Ezra Levin *13 and Angel Padilla *13: An ‘Indivisible’ Force

Former congressional staffers take a page from the Tea Party playbook

Mark Bernstein headhsot
By Mark F. Bernstein ’83

Published April 6, 2017

2 min read

Ezra Levin *13, right, and his wife, Leah Greenberg, in their Washington, D.C., living room, with Angel Padilla *13. The trio helped draft “Indivisible: A Practical Guide for Resisting the Trump Agenda.”

Jeffrey MacMillan p’14

Across the country this winter, jittery liberals have been putting aside their copies of The New Yorker and The Atlantic for a 23-page online booklet that began as a Google document. “Indivisible: A Practical Guide for Resisting the Trump Agenda” — a do-it-yourself kit for how to build a Tea Party of the left — is the product of more than two dozen writers, most prominently Ezra Levin *13, Angel Padilla *13, and Levin’s wife, Leah Greenberg.

The three are former Democratic congressional staffers who witnessed firsthand the grassroots conservative backlash to President Barack Obama’s legislative agenda in 2009 and 2010. That movement led to the Tea Party, which swung both houses of Congress to Republican control and bedeviled Obama for the rest of his time in office. If imitation is the sincerest form of flattery, the right wing should feel flattered indeed. 

“Politics is the art of the possible,” Levin, Padilla, and Greenberg wrote in a January op-ed for The New York Times, “and the Tea Party changed what was possible.” With that in mind, they insist that much more is now possible for the left than those dispirited by Hillary Clinton’s defeat may realize. 

“Politics is the art of the possible, and the Tea Party changed what was possible.”
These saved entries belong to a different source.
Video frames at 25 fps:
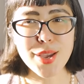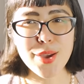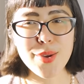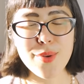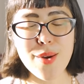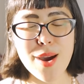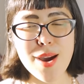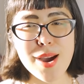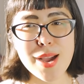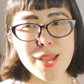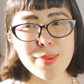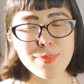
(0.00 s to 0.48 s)

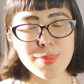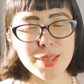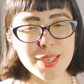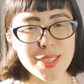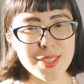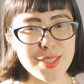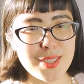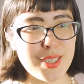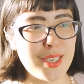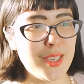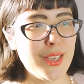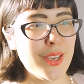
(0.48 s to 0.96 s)
So I'm
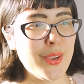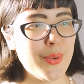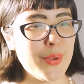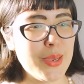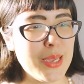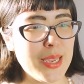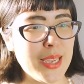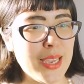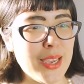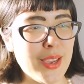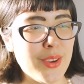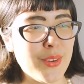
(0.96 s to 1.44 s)

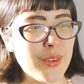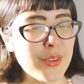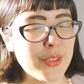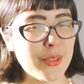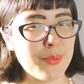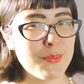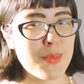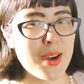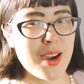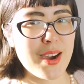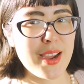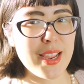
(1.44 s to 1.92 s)
continuing
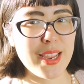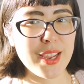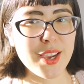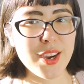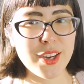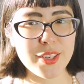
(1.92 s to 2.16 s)
on my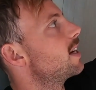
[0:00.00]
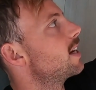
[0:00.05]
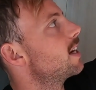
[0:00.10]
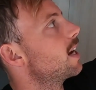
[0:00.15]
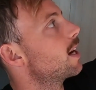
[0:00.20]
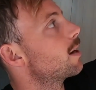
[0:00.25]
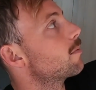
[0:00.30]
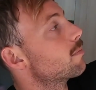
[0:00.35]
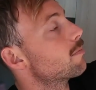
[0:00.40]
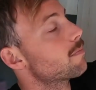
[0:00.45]

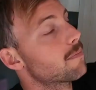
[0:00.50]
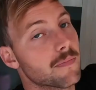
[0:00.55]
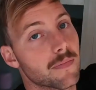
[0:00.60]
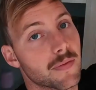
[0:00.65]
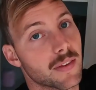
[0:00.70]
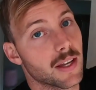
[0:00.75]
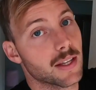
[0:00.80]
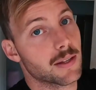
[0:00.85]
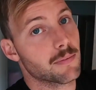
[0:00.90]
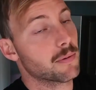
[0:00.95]
and
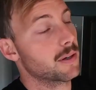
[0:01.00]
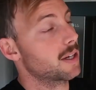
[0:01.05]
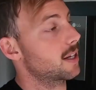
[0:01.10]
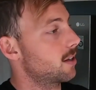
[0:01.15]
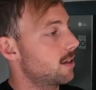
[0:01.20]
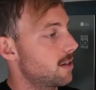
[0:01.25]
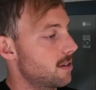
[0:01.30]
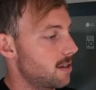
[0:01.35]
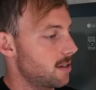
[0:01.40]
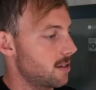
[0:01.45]
it's pretty
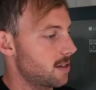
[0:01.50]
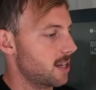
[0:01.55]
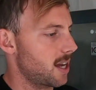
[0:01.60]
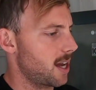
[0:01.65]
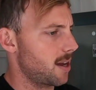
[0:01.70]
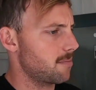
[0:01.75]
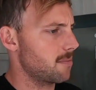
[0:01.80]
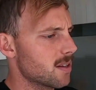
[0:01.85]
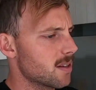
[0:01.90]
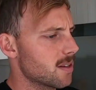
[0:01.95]
close to the same.
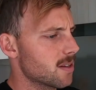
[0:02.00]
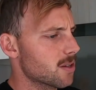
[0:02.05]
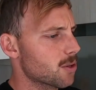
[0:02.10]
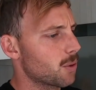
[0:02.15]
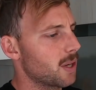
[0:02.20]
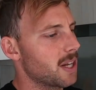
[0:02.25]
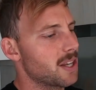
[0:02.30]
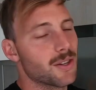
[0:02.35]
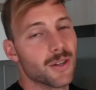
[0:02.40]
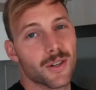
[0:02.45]

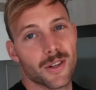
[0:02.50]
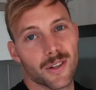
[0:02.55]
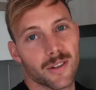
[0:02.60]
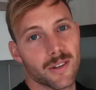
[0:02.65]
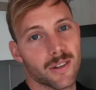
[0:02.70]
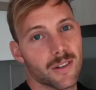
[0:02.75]
22.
— Ezra Levin *13, Angel Padilla *13, and Leah Greenberg

The project started as a Google doc shared among a few dozen friends and colleagues desperate for a plan of action. So many people weighed in that their page repeatedly crashed, leading them to turn it into a website and a downloadable pamphlet which, as of mid-March, had been viewed nearly 18 million times. They have also added a directory of more than 5,800 community groups, including at least two in every congressional district.

“Indivisible” offers step-by-step instructions for how to form or locate citizen-advocacy groups and the most effective ways to pressure members of Congress: making phone calls, attending town halls and other public events, demanding meetings, and even organizing sit-ins. Though perhaps the best known, “Indivisible” is one of a host of recent guides for progressive engagement, putting the power of the internet and social media in the service of political activism. 

The key is unrelenting citizen pressure, Levin says. All members, even those in the safest districts, are motivated by the desire to be re-elected; angry constituents put that at risk. In swing districts, calls and protests might persuade a representative to oppose President Donald Trump, but even solid liberals can be stiffened in their opposition and staunch conservatives cowed into staying off the front lines. Levin cites the number of Republicans who either spoke against Trump’s Jan. 28 executive order on immigration, or muted their support of it, as evidence that pressure works.

“None of this is rocket science,” Levin adds. “This is Civics 101.”